Tuesday, December 23, 2003

Bush = toughness -- and don't you dare dispute that, even if you have facts at your disposal:

U.S. Park Police Chief Teresa C. Chambers was put on leave shortly after expressing concern that her department is understaffed. Her bosses are angry that she didn't keep the rest of us from knowing that. They're forgetting that a public official's first obligation is to the public - especially when safety is an issue.

Chambers, the park service's first woman chief and former Durham, N.C., police chief, gave interviews about a new Interior Department requirement that more park police officers guard the Washington Monument and several memorials. It means fewer officers to patrol other parks and parkways in the Washington, D.C., area. The result, she said: more accidents on the Baltimore-Washington Parkway and homeless people and drug dealers in city parks, the Washington Post reported.

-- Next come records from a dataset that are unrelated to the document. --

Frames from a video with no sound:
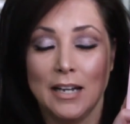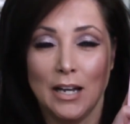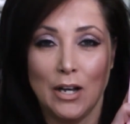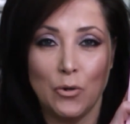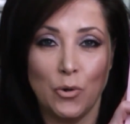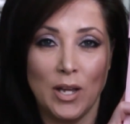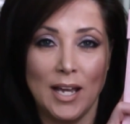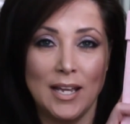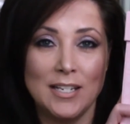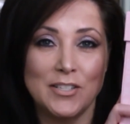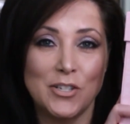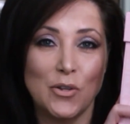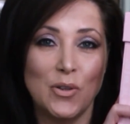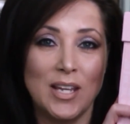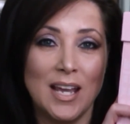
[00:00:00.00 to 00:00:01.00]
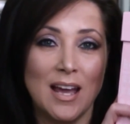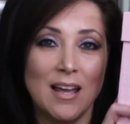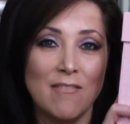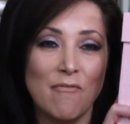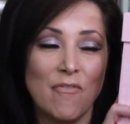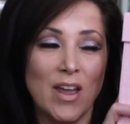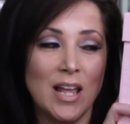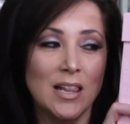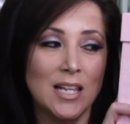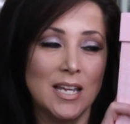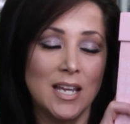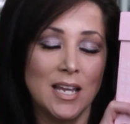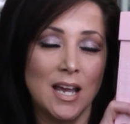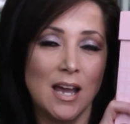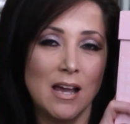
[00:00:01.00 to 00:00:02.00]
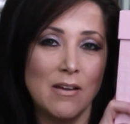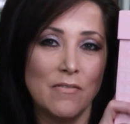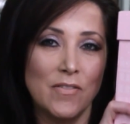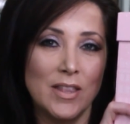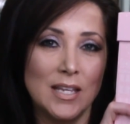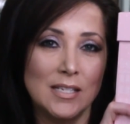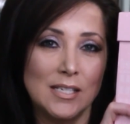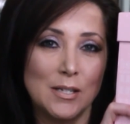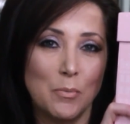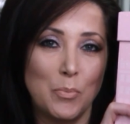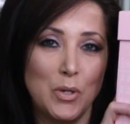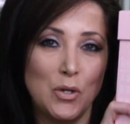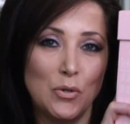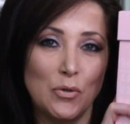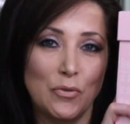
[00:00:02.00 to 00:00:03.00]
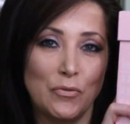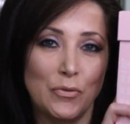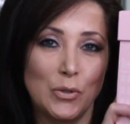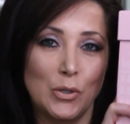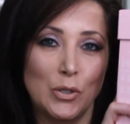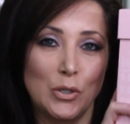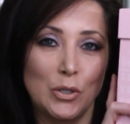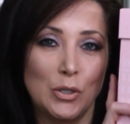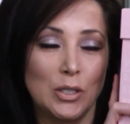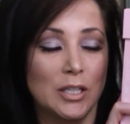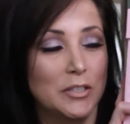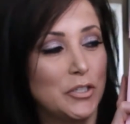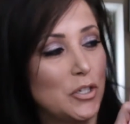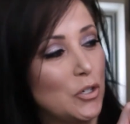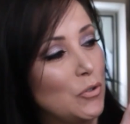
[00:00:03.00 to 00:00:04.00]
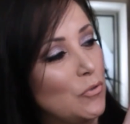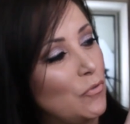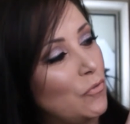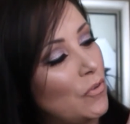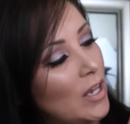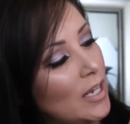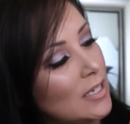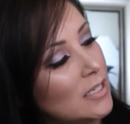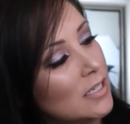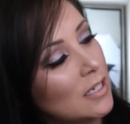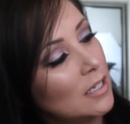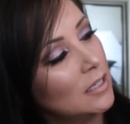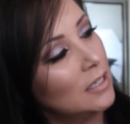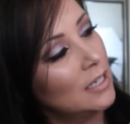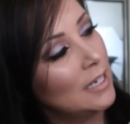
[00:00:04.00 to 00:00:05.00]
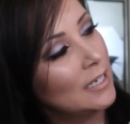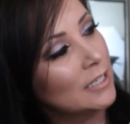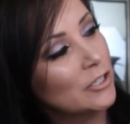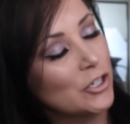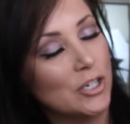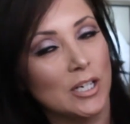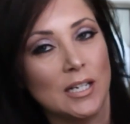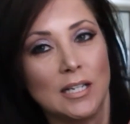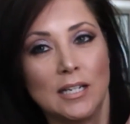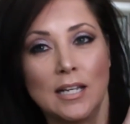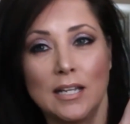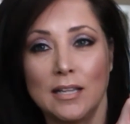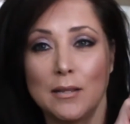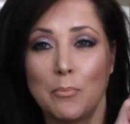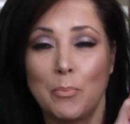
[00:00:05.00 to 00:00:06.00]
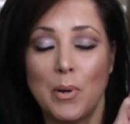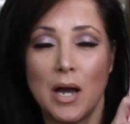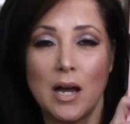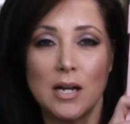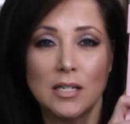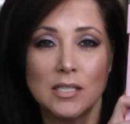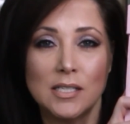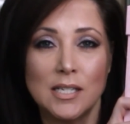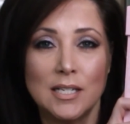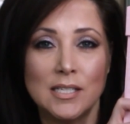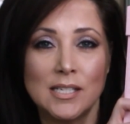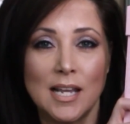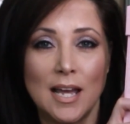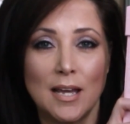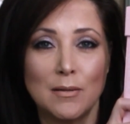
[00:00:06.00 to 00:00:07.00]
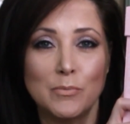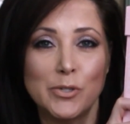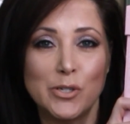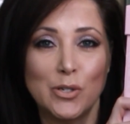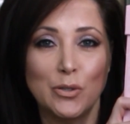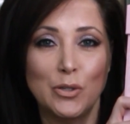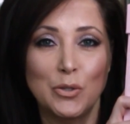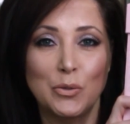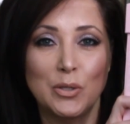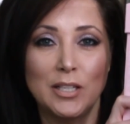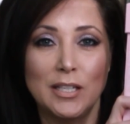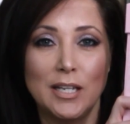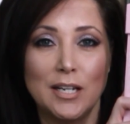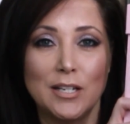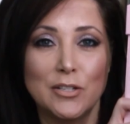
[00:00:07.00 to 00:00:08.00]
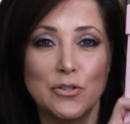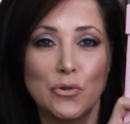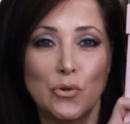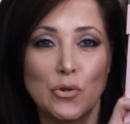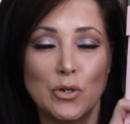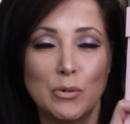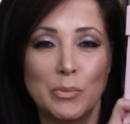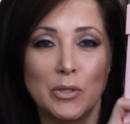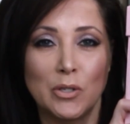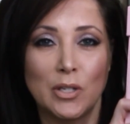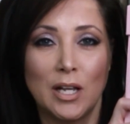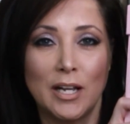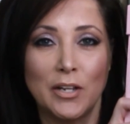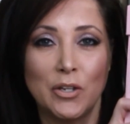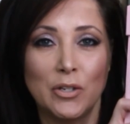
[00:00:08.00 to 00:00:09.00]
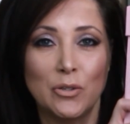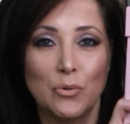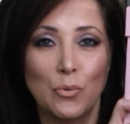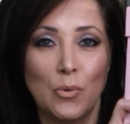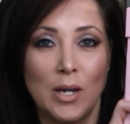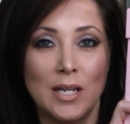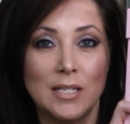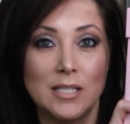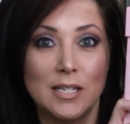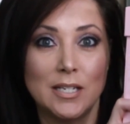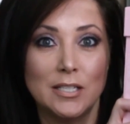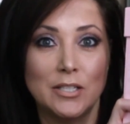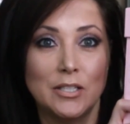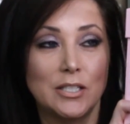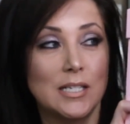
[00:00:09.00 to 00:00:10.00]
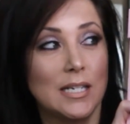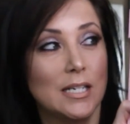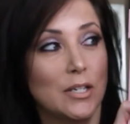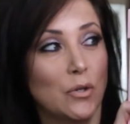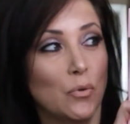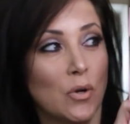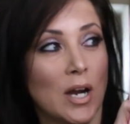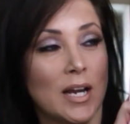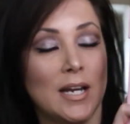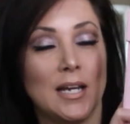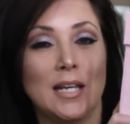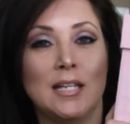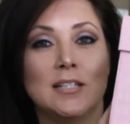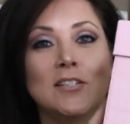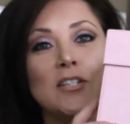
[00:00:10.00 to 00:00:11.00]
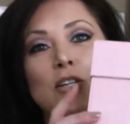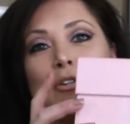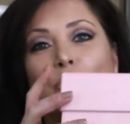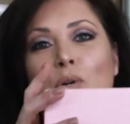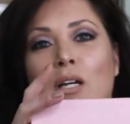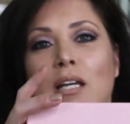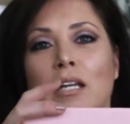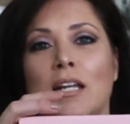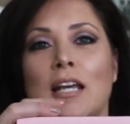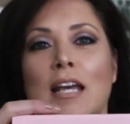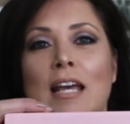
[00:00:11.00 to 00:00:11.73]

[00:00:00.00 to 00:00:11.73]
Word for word: Okay, so the unveiling of this beautiful Too Faced collection. The box is absolutely adorable. I couldn't wait to dig right into it.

Chambers also said that her department budget fell short $12 million this year, and $8 million additional is needed next year. The Park Service deputy director has said her comments broke two federal rules: one prohibiting an official in her position from "lobbying," the other banning an official from talking about budget proposals before they're complete.

Self-serving rules, both of them.

They're designed to protect bureaucratic interests. They tell government managers to keep quiet. It took guts for Chambers to speak out anyway.


--editorial in the Des Moines Register


AP notes that "Vacancies on the force have left it 15 percent below its authorized strength."

Chambers's predecessor, who served from 1991 until 2001, has said he "also publicly complained about money and staffing but was never reprimanded" and that he "was never told by his superiors to avoid discussing such subjects with the media." But his term didn't overlap with that of the Steely-Eyed Flight-Suit Man Whose Administration's Absolute Devotion To Our Safety Cannot Be Questioned.